Q. Analysts’ range of estimates of the effect of generative AI adoption on annual US labor productivity growth, over a 10-year adoption period?
A. 0.3% (much less powerful AI) - 2.9% (much more powerful AI)

Q. Analysts’ estimate of the effect of generative AI adoption on annual global labor productivity growth, over a 10-year adoption period?
A. 1.4%

Q. Analysts’ estimate of the effect of generative AI adoption on annual global GDP?
A. 7% increase over 10 years

Re-employment

The authors anticipate that “many workers that are displaced by AI automation will eventually become reemployed—and therefore boost total output—in new occupations that emerge either directly from AI adoption or in response to the higher level of aggregate and labor demand generated by the productivity boost from non-displaced workers.” Let’s hope so!
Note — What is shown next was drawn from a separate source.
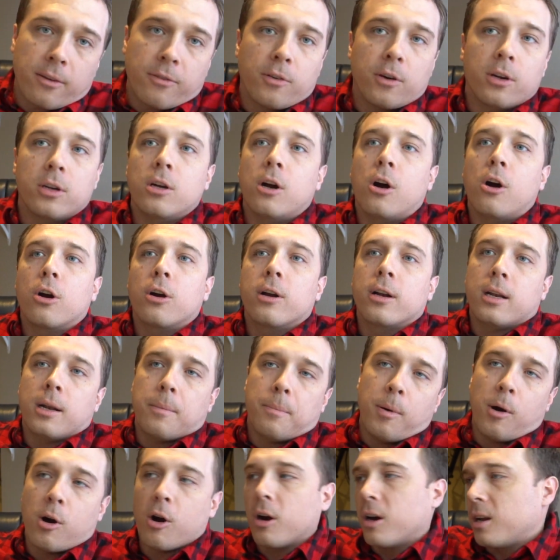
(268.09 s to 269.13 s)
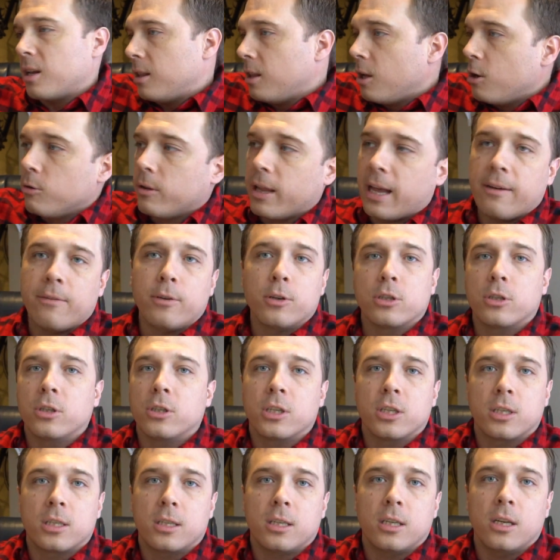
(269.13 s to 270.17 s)
the front yard in the park at low levels
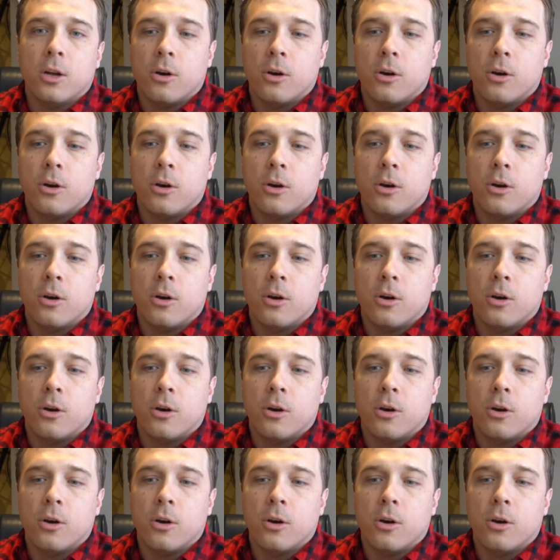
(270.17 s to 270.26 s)
and just,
How should we reason about this?

Q. The authors argue that IT automation-driven job displacement was compensated by reemployment in what two ways?
A. New occupations (web designers, digital marketers); and more service sector job demand (health care, education, food service) due to increased aggregate income.

Q. Argument from Autor et al (2022) that technological innovation drives long-term employment growth?
A. Census data suggest that 60% of workers today are employed in occupations that didn’t exist in 1940.

Q. Big-picture finding from Acemoglu and Restrepo (2019) on technology-driven job displacement?
A. Technological change displaced workers faster than it created new jobs since the 1980s (roughly the IT automation boom). Those rates were roughly equal from 1950 until then.